> [WORK TO BE COMPLETED]:
Go through the material below and tally every line with the string "this". Reply with the number only.

> [ENTRIES SHOWN]:
*** Begin section ***

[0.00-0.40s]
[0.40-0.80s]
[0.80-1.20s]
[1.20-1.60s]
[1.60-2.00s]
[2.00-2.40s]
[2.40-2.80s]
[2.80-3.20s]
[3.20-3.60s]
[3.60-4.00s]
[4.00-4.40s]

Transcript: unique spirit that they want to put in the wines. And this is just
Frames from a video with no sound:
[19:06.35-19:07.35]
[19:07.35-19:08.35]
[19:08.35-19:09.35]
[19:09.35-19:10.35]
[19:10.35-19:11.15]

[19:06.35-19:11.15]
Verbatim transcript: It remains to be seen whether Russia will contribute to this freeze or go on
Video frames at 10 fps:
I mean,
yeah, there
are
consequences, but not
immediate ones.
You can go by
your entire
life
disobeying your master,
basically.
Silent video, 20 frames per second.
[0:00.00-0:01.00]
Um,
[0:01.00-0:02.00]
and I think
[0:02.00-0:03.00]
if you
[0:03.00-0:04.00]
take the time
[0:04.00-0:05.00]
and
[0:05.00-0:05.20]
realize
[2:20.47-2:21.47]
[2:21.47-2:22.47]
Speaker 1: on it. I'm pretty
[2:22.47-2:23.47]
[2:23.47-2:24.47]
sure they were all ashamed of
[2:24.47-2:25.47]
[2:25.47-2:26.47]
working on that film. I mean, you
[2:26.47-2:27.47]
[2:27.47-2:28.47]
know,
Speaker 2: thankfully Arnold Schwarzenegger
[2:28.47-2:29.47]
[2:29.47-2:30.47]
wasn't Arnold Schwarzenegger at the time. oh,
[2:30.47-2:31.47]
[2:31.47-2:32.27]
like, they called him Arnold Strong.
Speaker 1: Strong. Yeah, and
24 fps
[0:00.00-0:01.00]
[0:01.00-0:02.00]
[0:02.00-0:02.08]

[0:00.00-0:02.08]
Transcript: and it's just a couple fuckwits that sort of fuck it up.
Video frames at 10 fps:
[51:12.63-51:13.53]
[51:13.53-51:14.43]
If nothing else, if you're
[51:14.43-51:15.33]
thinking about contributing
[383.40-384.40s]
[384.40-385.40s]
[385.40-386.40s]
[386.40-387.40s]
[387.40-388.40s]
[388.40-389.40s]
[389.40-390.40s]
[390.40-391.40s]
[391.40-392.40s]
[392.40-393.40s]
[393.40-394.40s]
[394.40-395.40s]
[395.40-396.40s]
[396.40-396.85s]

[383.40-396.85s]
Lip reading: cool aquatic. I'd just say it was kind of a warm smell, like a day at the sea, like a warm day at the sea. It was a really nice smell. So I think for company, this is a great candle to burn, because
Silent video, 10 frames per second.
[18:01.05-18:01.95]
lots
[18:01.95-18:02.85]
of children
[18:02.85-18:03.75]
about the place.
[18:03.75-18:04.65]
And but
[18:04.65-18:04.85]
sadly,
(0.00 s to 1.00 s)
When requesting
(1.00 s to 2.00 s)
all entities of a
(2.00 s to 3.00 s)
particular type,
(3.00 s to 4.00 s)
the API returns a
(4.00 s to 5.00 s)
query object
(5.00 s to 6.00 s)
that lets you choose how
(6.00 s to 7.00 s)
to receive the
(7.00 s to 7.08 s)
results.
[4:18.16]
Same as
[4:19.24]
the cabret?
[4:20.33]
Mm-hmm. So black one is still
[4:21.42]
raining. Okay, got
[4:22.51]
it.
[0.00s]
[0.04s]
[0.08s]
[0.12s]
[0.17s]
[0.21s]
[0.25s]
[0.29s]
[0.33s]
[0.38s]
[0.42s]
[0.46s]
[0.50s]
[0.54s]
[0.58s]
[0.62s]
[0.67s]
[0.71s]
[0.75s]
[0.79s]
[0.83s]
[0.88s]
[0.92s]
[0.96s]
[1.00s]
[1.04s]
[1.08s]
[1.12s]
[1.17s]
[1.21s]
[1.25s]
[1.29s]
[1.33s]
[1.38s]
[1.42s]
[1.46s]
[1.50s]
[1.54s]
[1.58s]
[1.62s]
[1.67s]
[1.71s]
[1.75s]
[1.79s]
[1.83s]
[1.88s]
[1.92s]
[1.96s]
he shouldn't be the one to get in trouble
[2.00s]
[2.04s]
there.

*** End section ***

> [RESPONSE TO THE TASK]:
3